→ What the exercise asks
Your copy of the lines below must match them exactly and contain no images.

→ Saved data entries
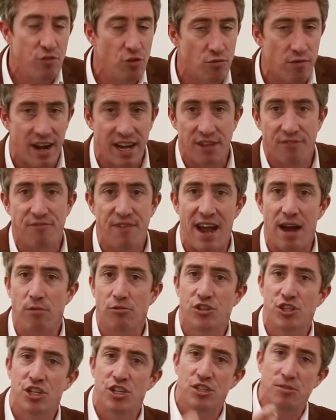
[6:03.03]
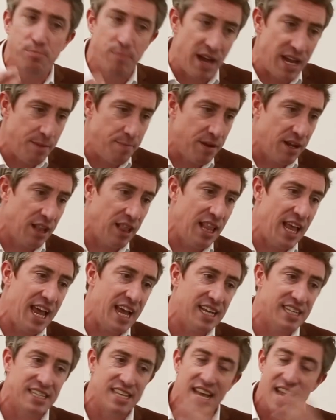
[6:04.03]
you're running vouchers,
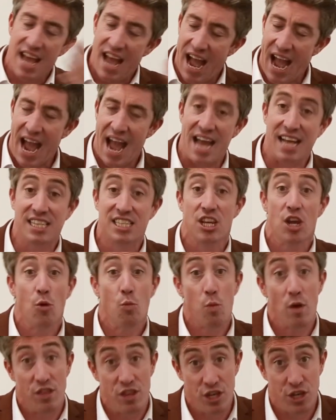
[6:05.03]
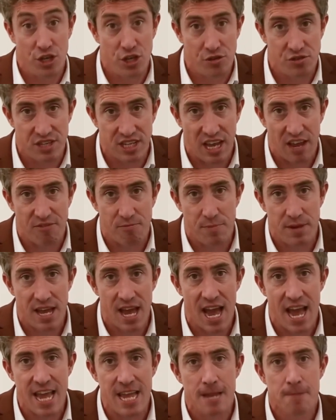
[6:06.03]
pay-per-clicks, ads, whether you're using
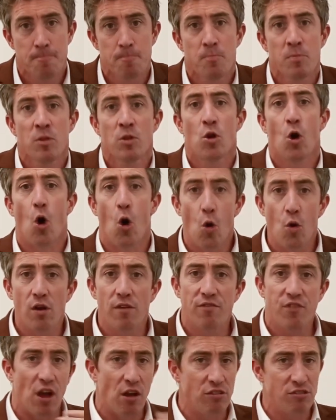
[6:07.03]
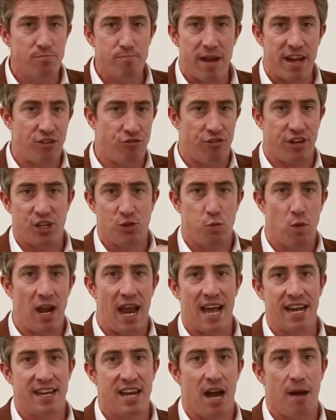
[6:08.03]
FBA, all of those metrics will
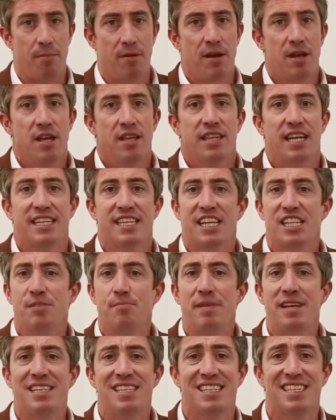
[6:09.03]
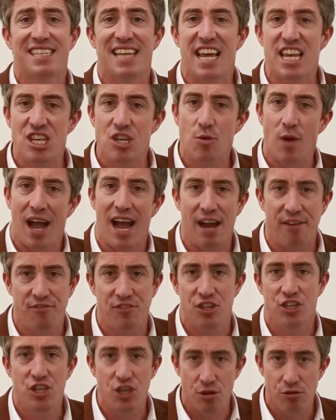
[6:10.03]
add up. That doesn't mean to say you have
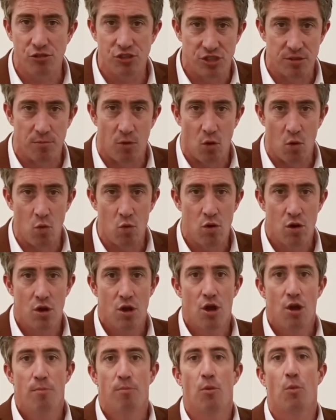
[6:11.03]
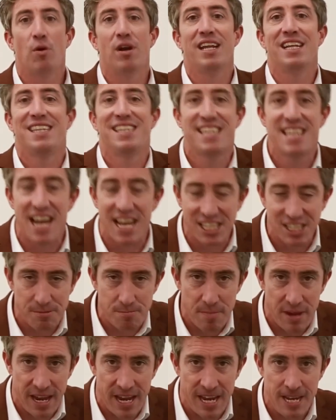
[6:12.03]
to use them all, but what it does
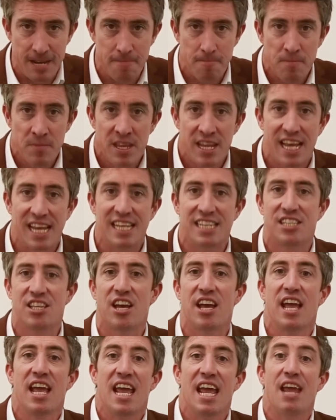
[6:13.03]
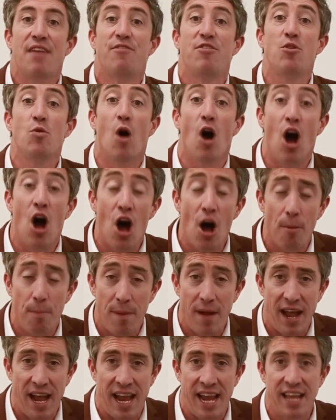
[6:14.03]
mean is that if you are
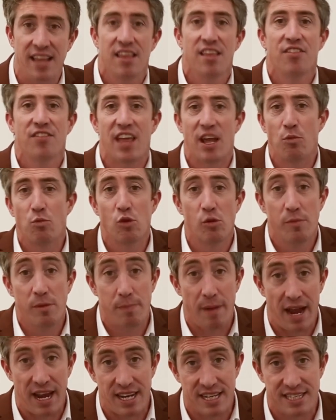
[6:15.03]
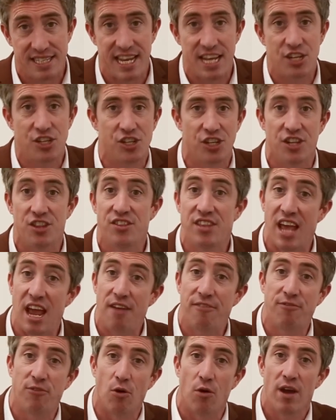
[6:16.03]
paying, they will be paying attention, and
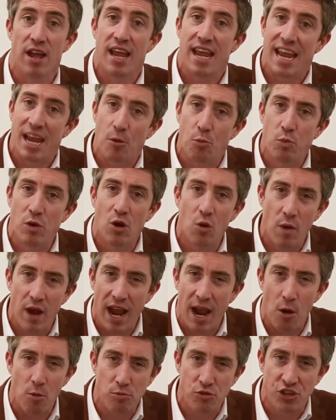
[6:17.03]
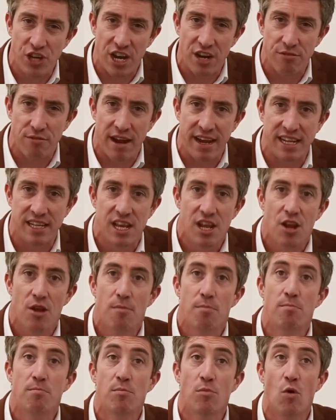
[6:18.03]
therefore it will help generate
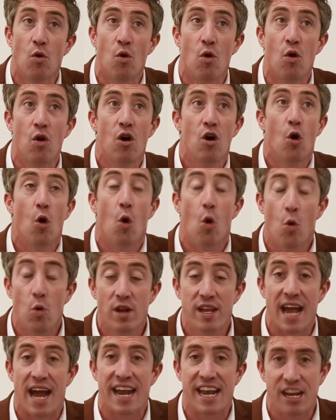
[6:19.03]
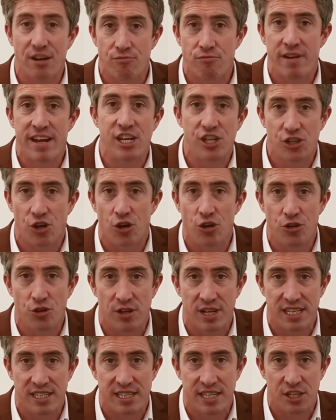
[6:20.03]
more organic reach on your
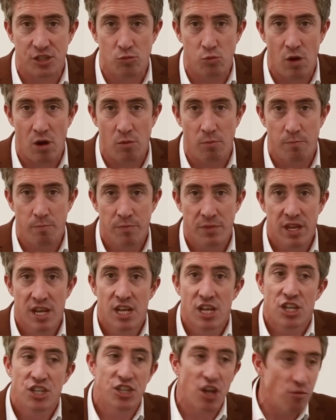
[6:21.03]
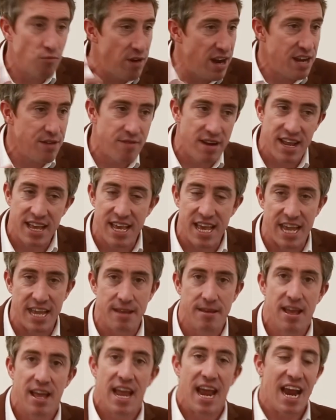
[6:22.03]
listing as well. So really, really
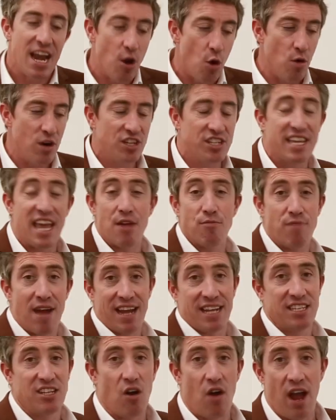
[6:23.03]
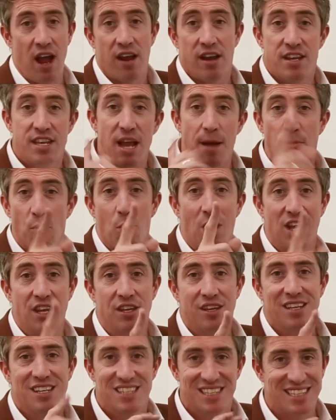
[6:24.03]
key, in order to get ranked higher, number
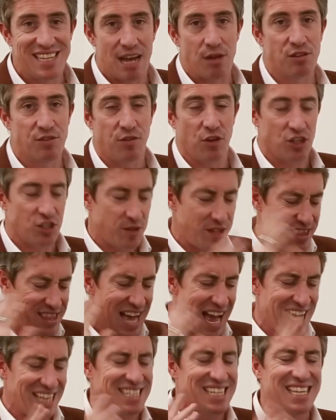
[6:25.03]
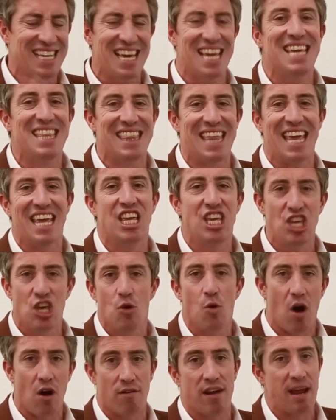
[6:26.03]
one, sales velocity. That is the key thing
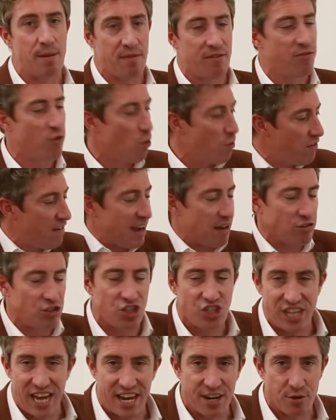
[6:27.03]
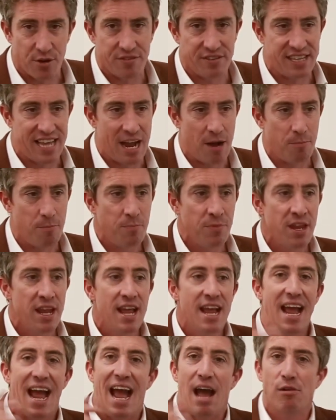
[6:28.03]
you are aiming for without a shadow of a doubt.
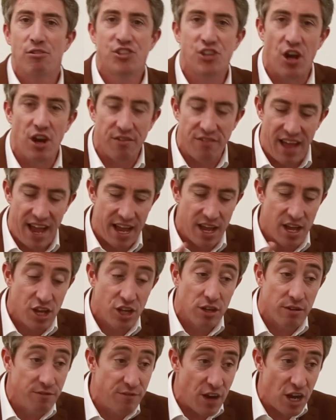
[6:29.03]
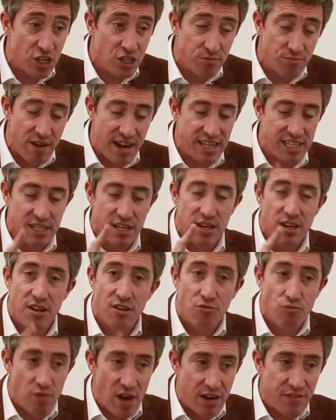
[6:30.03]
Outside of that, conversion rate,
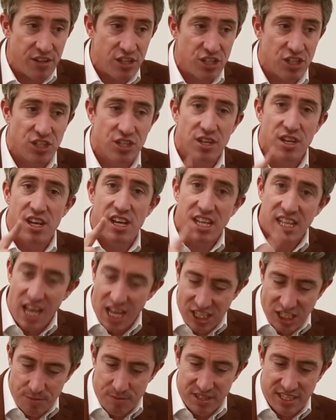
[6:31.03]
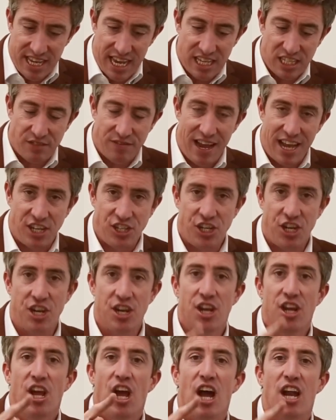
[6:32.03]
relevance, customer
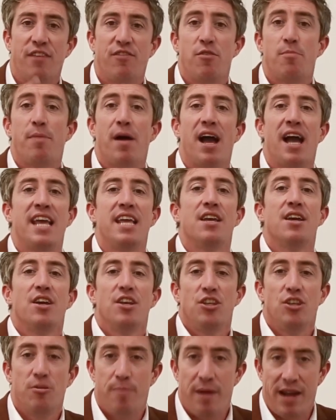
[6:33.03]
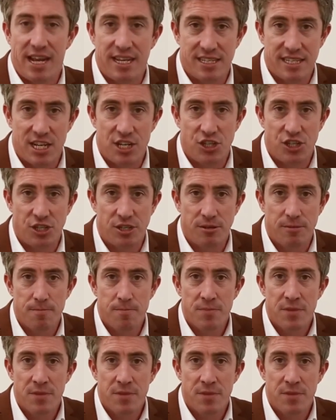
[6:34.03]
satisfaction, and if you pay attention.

→ Worked solution
[6:03.03]
[6:04.03]
you're running vouchers,
[6:05.03]
[6:06.03]
pay-per-clicks, ads, whether you're using
[6:07.03]
[6:08.03]
FBA, all of those metrics will
[6:09.03]
[6:10.03]
add up. That doesn't mean to say you have
[6:11.03]
[6:12.03]
to use them all, but what it does
[6:13.03]
[6:14.03]
mean is that if you are
[6:15.03]
[6:16.03]
paying, they will be paying attention, and
[6:17.03]
[6:18.03]
therefore it will help generate
[6:19.03]
[6:20.03]
more organic reach on your
[6:21.03]
[6:22.03]
listing as well. So really, really
[6:23.03]
[6:24.03]
key, in order to get ranked higher, number
[6:25.03]
[6:26.03]
one, sales velocity. That is the key thing
[6:27.03]
[6:28.03]
you are aiming for without a shadow of a doubt.
[6:29.03]
[6:30.03]
Outside of that, conversion rate,
[6:31.03]
[6:32.03]
relevance, customer
[6:33.03]
[6:34.03]
satisfaction, and if you pay attention.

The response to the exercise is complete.